(Beginning of Input data)
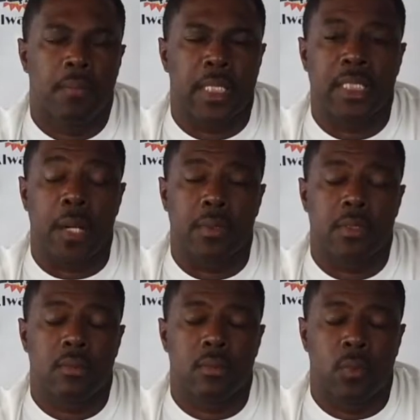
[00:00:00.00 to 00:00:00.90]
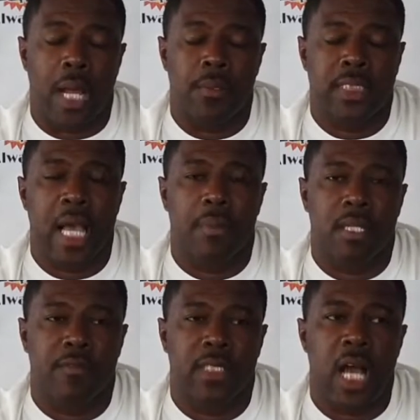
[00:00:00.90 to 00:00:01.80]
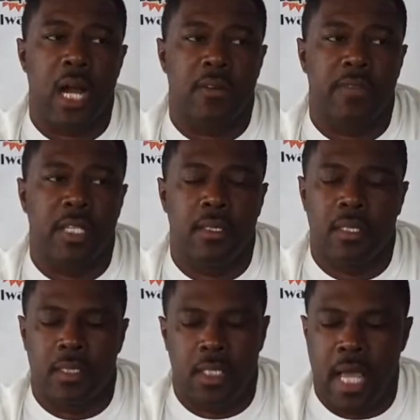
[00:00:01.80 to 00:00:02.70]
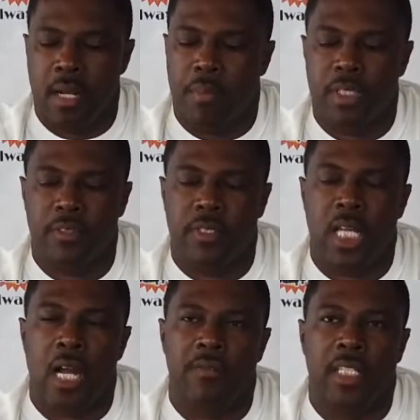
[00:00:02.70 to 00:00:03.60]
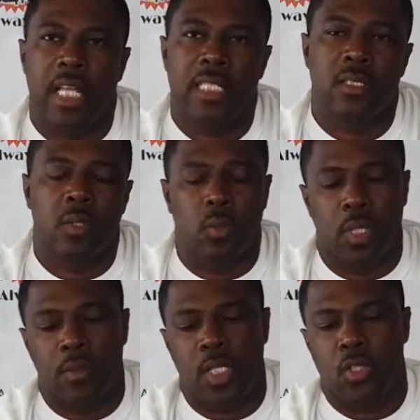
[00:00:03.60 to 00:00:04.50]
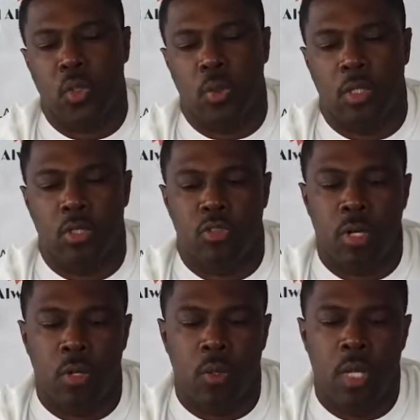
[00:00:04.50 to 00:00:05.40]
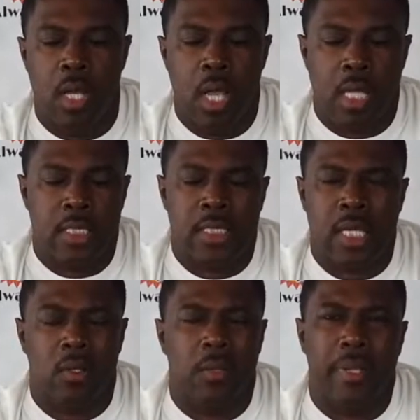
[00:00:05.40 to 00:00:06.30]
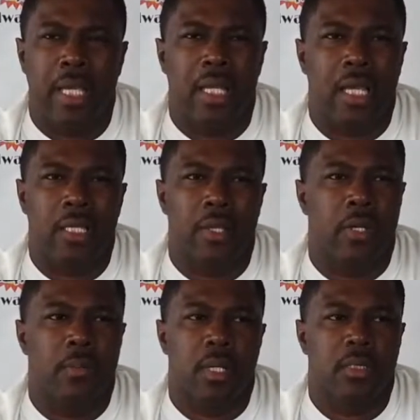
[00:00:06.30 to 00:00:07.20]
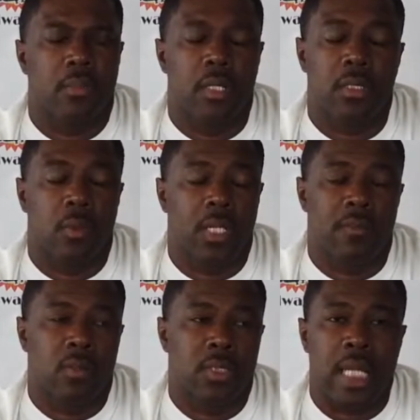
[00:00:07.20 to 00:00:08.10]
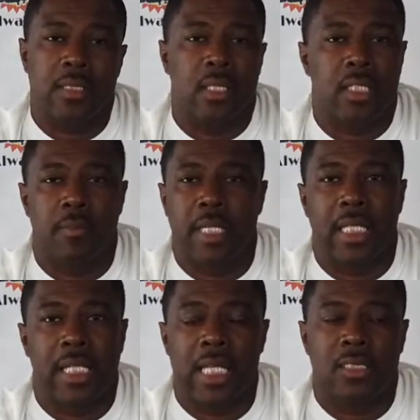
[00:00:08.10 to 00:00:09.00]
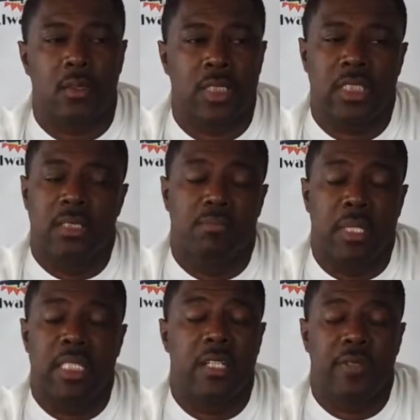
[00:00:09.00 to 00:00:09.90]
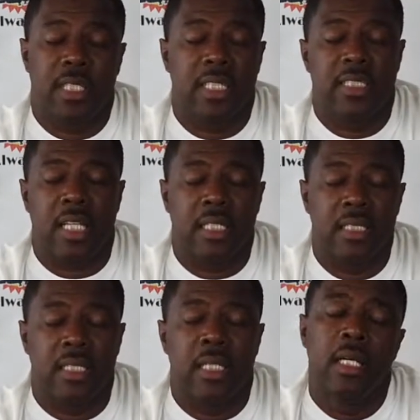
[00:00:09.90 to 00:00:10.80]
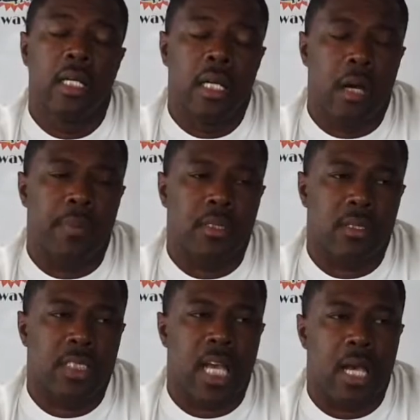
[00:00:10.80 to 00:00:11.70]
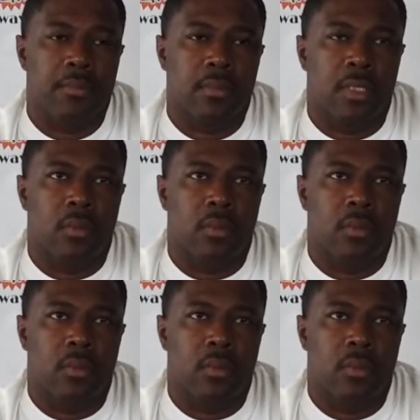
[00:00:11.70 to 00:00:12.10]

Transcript: Because when I was dabbling in photography, it had a bunch of photography classes on it, but there was also one on the drone. And since I only paid like $30 a month or whatever it was, I took as many classes on as many different things as I could up until the time,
(End of Input data)
Reproduce the entries exactly, from the line with "[00:00:02.70 to 00:00:03.60]" to the line with "[00:00:11.70 to 00:00:12.10]", both lines included, keeping no pictures.

**Written solution**
[00:00:02.70 to 00:00:03.60]
[00:00:03.60 to 00:00:04.50]
[00:00:04.50 to 00:00:05.40]
[00:00:05.40 to 00:00:06.30]
[00:00:06.30 to 00:00:07.20]
[00:00:07.20 to 00:00:08.10]
[00:00:08.10 to 00:00:09.00]
[00:00:09.00 to 00:00:09.90]
[00:00:09.90 to 00:00:10.80]
[00:00:10.80 to 00:00:11.70]
[00:00:11.70 to 00:00:12.10]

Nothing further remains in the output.